» INSTRUCTIONS TO FOLLOW
All entries should be copied exactly; the pictures stay out.

-*-*-

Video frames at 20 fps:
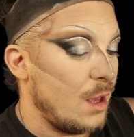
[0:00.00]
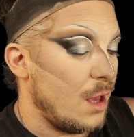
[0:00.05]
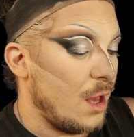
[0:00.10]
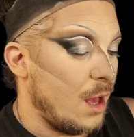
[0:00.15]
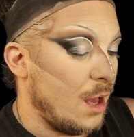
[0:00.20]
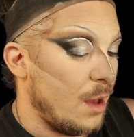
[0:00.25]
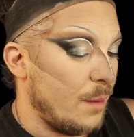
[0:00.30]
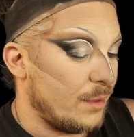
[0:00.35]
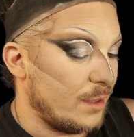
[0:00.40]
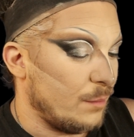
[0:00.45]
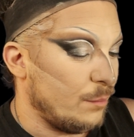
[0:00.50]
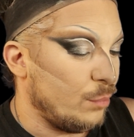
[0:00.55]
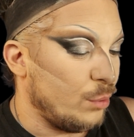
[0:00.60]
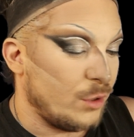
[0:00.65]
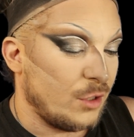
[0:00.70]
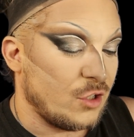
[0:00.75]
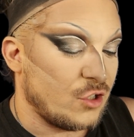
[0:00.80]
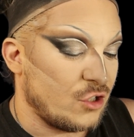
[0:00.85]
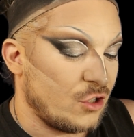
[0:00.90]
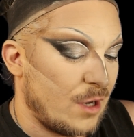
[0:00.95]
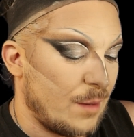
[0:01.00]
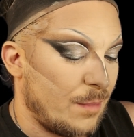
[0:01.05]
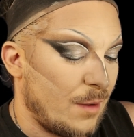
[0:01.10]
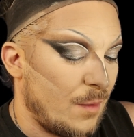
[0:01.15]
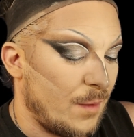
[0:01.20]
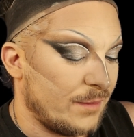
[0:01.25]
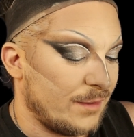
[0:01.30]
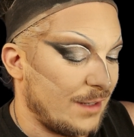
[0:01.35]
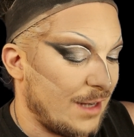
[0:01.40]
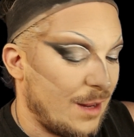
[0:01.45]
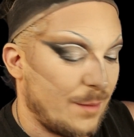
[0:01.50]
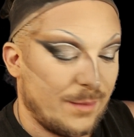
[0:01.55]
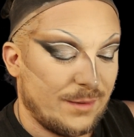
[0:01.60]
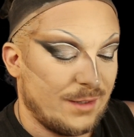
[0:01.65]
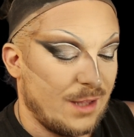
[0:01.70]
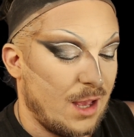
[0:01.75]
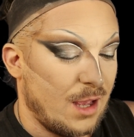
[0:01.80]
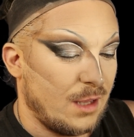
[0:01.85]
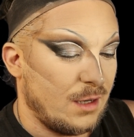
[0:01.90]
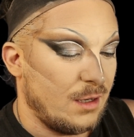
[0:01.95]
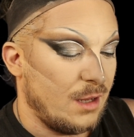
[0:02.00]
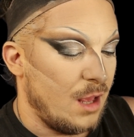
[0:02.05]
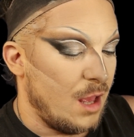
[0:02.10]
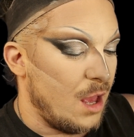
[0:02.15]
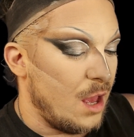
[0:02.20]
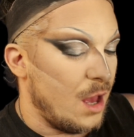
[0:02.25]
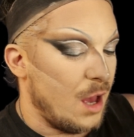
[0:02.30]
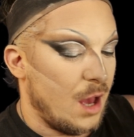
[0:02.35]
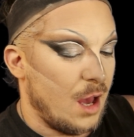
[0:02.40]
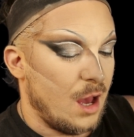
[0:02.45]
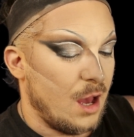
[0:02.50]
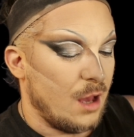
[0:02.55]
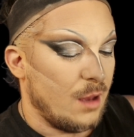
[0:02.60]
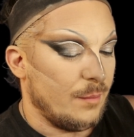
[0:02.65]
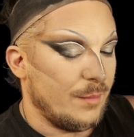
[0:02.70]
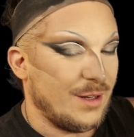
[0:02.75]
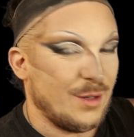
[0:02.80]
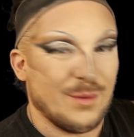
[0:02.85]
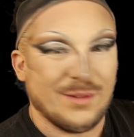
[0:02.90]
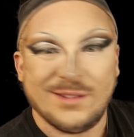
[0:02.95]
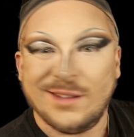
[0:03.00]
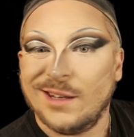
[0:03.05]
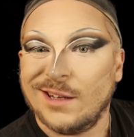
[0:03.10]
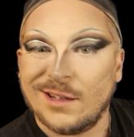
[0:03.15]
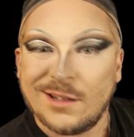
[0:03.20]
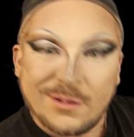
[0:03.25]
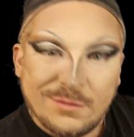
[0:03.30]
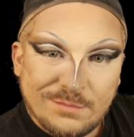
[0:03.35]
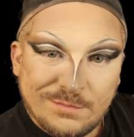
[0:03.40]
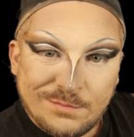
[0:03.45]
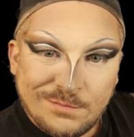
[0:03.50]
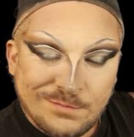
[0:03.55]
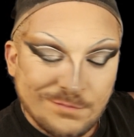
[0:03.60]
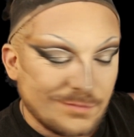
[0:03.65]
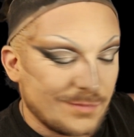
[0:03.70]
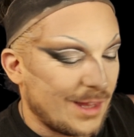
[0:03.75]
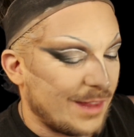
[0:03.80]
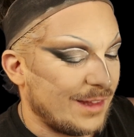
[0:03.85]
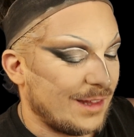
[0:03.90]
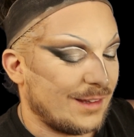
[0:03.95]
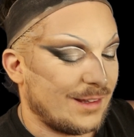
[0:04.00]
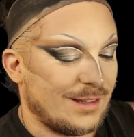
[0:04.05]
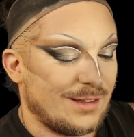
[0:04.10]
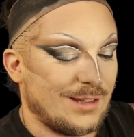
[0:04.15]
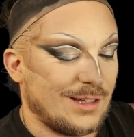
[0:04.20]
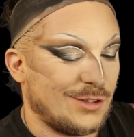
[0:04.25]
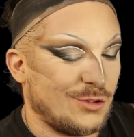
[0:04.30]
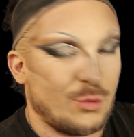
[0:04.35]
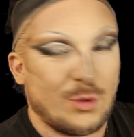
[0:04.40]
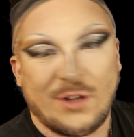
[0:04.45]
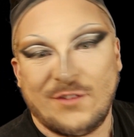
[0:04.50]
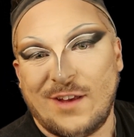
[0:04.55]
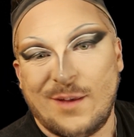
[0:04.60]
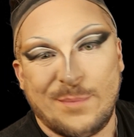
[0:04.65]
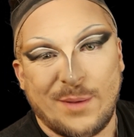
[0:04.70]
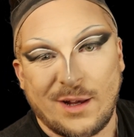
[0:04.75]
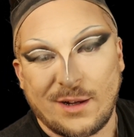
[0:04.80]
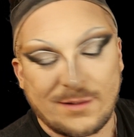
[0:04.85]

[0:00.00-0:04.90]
But I'm pretty sure I bought this on Amazon, and it was like, I think like $25.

-*-*-

» TASK ANSWER
Video frames at 20 fps:
[0:00.00]
[0:00.05]
[0:00.10]
[0:00.15]
[0:00.20]
[0:00.25]
[0:00.30]
[0:00.35]
[0:00.40]
[0:00.45]
[0:00.50]
[0:00.55]
[0:00.60]
[0:00.65]
[0:00.70]
[0:00.75]
[0:00.80]
[0:00.85]
[0:00.90]
[0:00.95]
[0:01.00]
[0:01.05]
[0:01.10]
[0:01.15]
[0:01.20]
[0:01.25]
[0:01.30]
[0:01.35]
[0:01.40]
[0:01.45]
[0:01.50]
[0:01.55]
[0:01.60]
[0:01.65]
[0:01.70]
[0:01.75]
[0:01.80]
[0:01.85]
[0:01.90]
[0:01.95]
[0:02.00]
[0:02.05]
[0:02.10]
[0:02.15]
[0:02.20]
[0:02.25]
[0:02.30]
[0:02.35]
[0:02.40]
[0:02.45]
[0:02.50]
[0:02.55]
[0:02.60]
[0:02.65]
[0:02.70]
[0:02.75]
[0:02.80]
[0:02.85]
[0:02.90]
[0:02.95]
[0:03.00]
[0:03.05]
[0:03.10]
[0:03.15]
[0:03.20]
[0:03.25]
[0:03.30]
[0:03.35]
[0:03.40]
[0:03.45]
[0:03.50]
[0:03.55]
[0:03.60]
[0:03.65]
[0:03.70]
[0:03.75]
[0:03.80]
[0:03.85]
[0:03.90]
[0:03.95]
[0:04.00]
[0:04.05]
[0:04.10]
[0:04.15]
[0:04.20]
[0:04.25]
[0:04.30]
[0:04.35]
[0:04.40]
[0:04.45]
[0:04.50]
[0:04.55]
[0:04.60]
[0:04.65]
[0:04.70]
[0:04.75]
[0:04.80]
[0:04.85]

[0:00.00-0:04.90]
But I'm pretty sure I bought this on Amazon, and it was like, I think like $25.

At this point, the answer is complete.